Luana Almeida, diretora da Vikstar, empresa do setor com 8 mil empregados, reconhece as mudanças provocadas pela tecnologia. “Há um enxugamento do setor, motivado pela introdução de novas ferramentas.”

Carteira de Trabalho e Previdência Social, do Ministério do Trabalho e Emprego
Carteira de Trabalho e Previdência Social, do Ministério do Trabalho e Emprego. (Foto Gabriel Cabral/Folhapress)

Ela lembra que, há alguns anos, os erros de cobrança eram muito mais comuns do que hoje. “O consumidor tinha até como rotina ligar no fim do mês para a central de relacionamento para checar as ligações da conta telefônica ou as compras da fatura de cartão de crédito.”

O setor também destaca que a migração da publicidade para as redes sociais e WhatsApp tem provocado um novo ciclo de investimentos nas empresas, que passaram a contar com equipes crescentes de profissionais de tecnologia responsáveis pelo desenvolvimento e manutenção dos aplicativos e assistentes virtuais de atendimento.

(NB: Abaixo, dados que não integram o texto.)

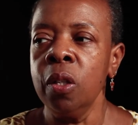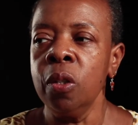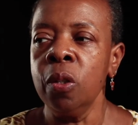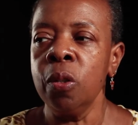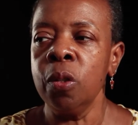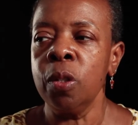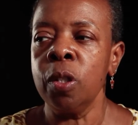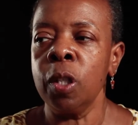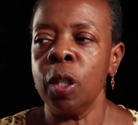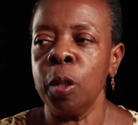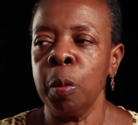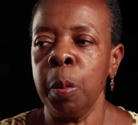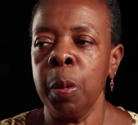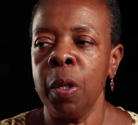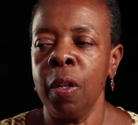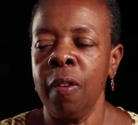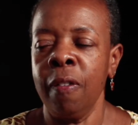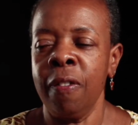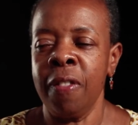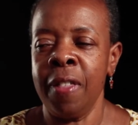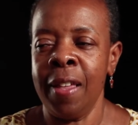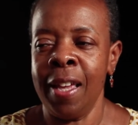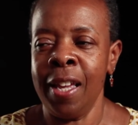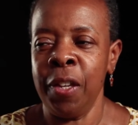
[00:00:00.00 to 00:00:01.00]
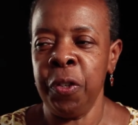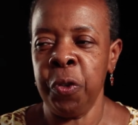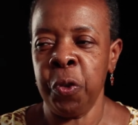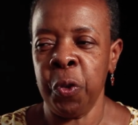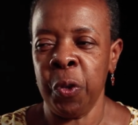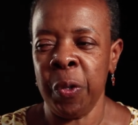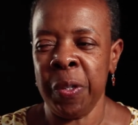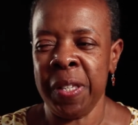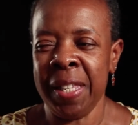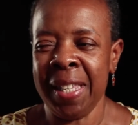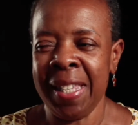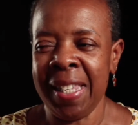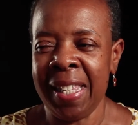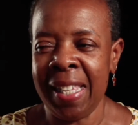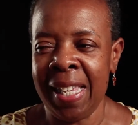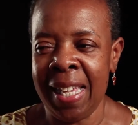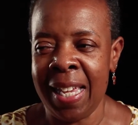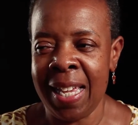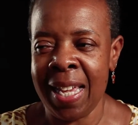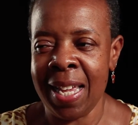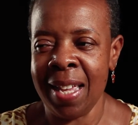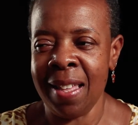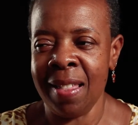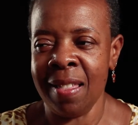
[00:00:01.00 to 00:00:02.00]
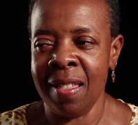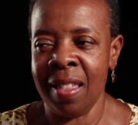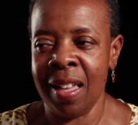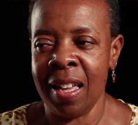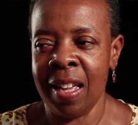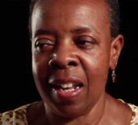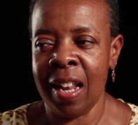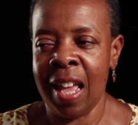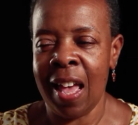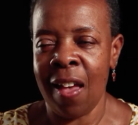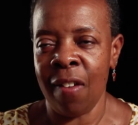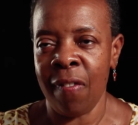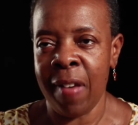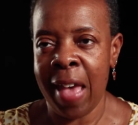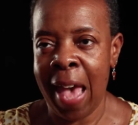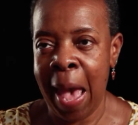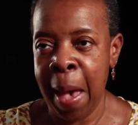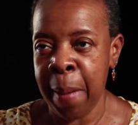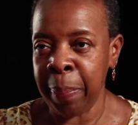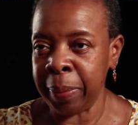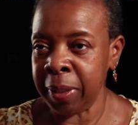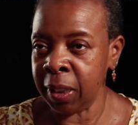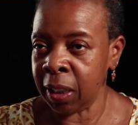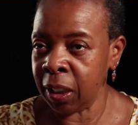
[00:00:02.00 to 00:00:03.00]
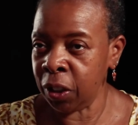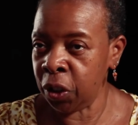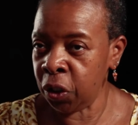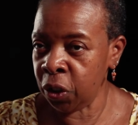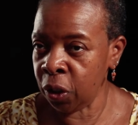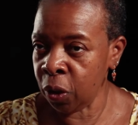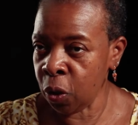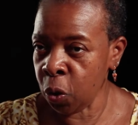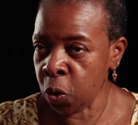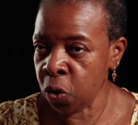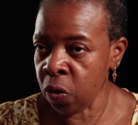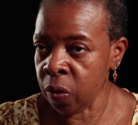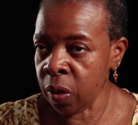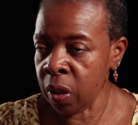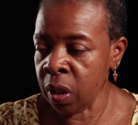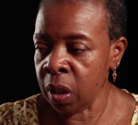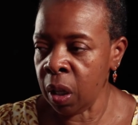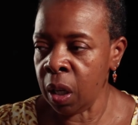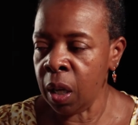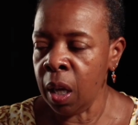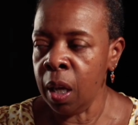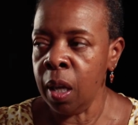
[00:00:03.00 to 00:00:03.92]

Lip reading: some of the things you're seeing that have happened to children,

“A mudança é inevitável, mas esse é um dos setores que mais empregam. Nada substitui a necessidade de o País qualificar essa mão de obra para exercer outras funções”, diz Moura.

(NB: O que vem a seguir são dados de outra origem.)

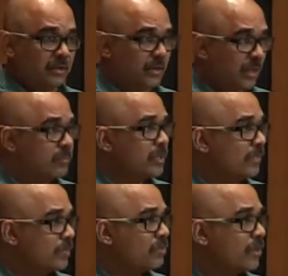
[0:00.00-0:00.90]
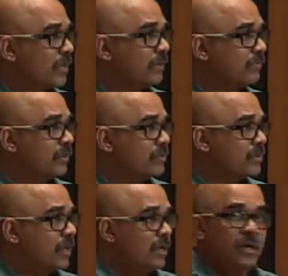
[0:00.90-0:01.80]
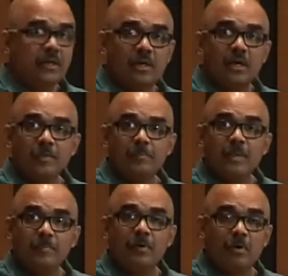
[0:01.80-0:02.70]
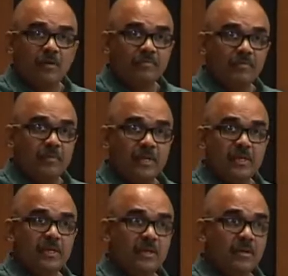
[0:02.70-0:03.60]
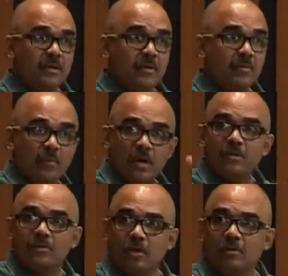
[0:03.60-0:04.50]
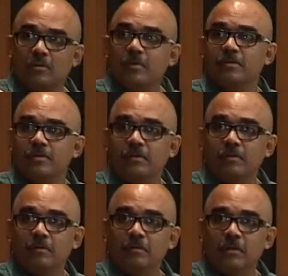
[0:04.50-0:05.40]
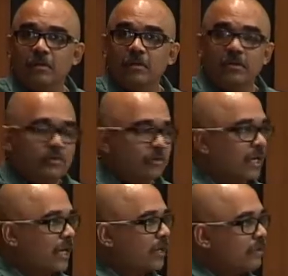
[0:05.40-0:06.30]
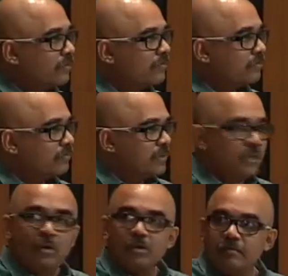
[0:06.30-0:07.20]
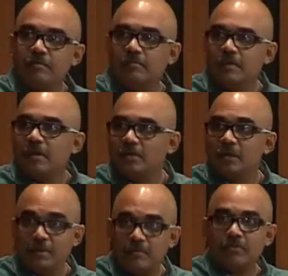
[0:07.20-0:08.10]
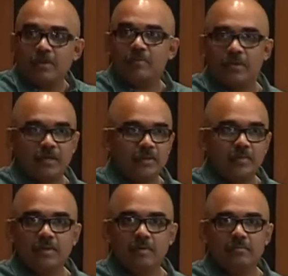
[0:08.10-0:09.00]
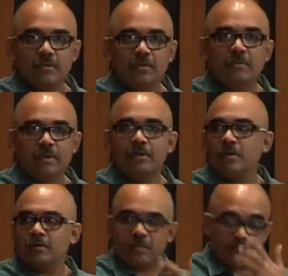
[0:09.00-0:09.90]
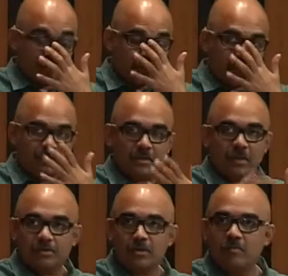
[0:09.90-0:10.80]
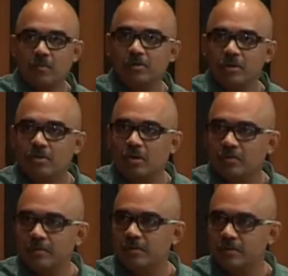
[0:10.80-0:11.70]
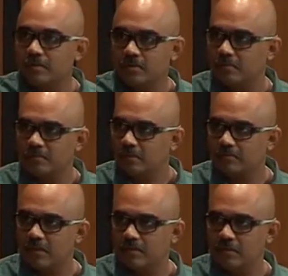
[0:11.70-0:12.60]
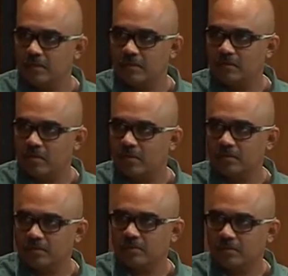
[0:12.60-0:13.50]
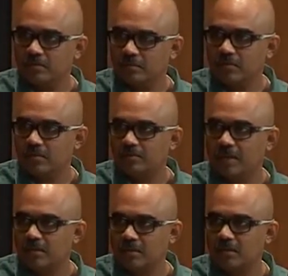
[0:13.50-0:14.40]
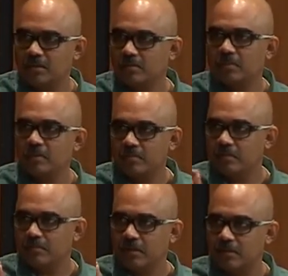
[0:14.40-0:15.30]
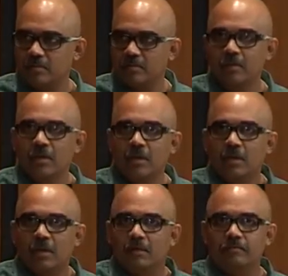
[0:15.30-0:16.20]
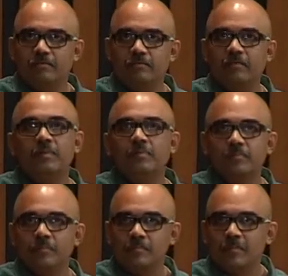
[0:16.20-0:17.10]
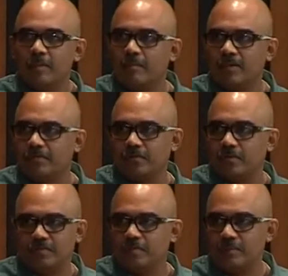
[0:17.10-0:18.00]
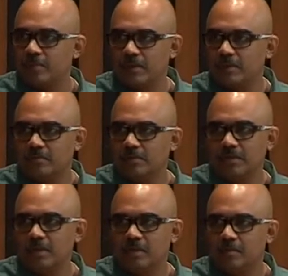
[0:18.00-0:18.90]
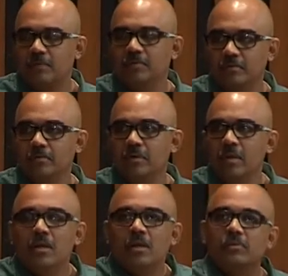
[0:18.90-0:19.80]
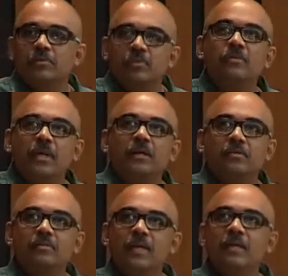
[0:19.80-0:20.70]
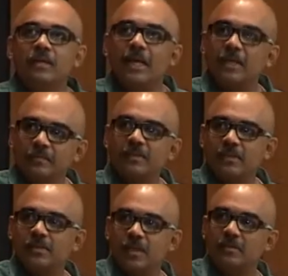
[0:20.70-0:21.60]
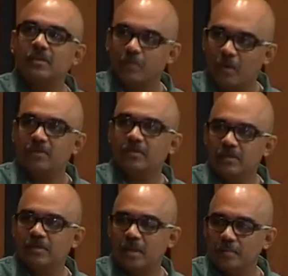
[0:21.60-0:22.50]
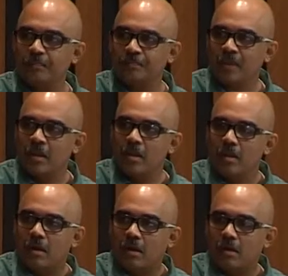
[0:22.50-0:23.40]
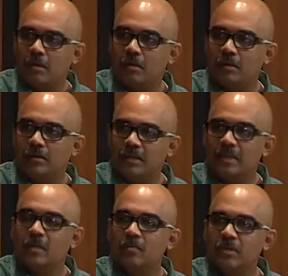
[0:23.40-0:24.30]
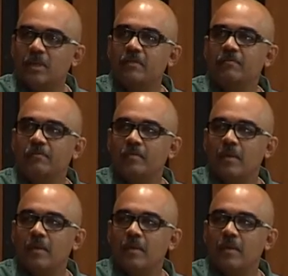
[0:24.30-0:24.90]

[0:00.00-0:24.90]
clumsily put together films turned people off the very word documentary, you know. So they kind of did not even feel like, even today when you ask somebody, you know, in India, typically there's the culture of watching documentaries is very, very non-existent. It's practically, it's only like, you know, like film buffs or people like that will seek them out. So then the NFDC started sponsoring some, they would give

‘Sem carteira, você vive um dia por vez’

No começo, foi difícil para a piauiense Raíza dos Santos, de 28 anos, se acostumar com o atendimento aos clientes de uma operadora de telefonia. O trabalho era pesado e o consumidor, nem sempre receptivo. “Cheguei a ganhar R$ 1.100 por mês. Pode não parecer muito, mas esse dinheiro ajudou a sustentar a família. Quando a crise no País apertou, as vagas ficaram mais disputadas e as empresas de call center passaram a pagar menos ”

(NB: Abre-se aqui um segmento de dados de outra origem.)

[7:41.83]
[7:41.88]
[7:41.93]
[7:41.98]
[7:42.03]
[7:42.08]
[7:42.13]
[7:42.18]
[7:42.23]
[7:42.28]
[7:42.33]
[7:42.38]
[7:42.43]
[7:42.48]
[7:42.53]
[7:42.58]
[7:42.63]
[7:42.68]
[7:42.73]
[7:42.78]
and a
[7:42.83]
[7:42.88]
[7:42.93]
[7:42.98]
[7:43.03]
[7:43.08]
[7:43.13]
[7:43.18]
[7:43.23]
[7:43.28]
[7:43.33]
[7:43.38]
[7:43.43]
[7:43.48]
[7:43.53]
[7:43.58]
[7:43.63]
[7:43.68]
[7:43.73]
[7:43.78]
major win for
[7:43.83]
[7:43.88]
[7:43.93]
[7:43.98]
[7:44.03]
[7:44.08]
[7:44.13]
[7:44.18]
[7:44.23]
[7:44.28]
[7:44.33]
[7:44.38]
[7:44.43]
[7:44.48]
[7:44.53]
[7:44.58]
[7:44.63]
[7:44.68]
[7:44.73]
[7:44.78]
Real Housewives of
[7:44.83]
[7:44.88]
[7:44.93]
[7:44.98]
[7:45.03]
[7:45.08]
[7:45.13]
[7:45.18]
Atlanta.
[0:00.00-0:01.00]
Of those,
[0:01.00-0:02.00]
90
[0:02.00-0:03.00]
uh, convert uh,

Desempregada desde junho, ela agora faz, em casa, bolos para festas e para vender na rua. Chega a percorrer vários bairros de Teresina, mudando a barraquinha de lugar dependendo do dia. Algumas das encomendas são para os ex-colegas que ficaram no telemarketing.

“Ainda estou pegando o jeito nesse trabalho novo, mas, dependendo do mês, consigo tirar entre R$ 800 e R$ 1 mil, enquanto deixo currículos. É difícil voltar para o call center, mas posso conseguir alguma vaga de balconista ou de frentista. A gente só não pode desanimar ou perder a esperança.”

Ela agora faz planos de voltar a estudar e quer começar no ano que vem o curso técnico de auxiliar de enfermagem. “Antes, eu até conseguia me planejar melhor, sabia exatamente quanto ia entrar todo mês e reservava uma parte para os meus estudos e para a escola do meu filho. Agora, é trabalhar e contar com a sorte. Quando não se tem carteira assinada, você acaba aprendendo a viver um dia de cada vez.” As informações são do jornal O Estado de S. Paulo.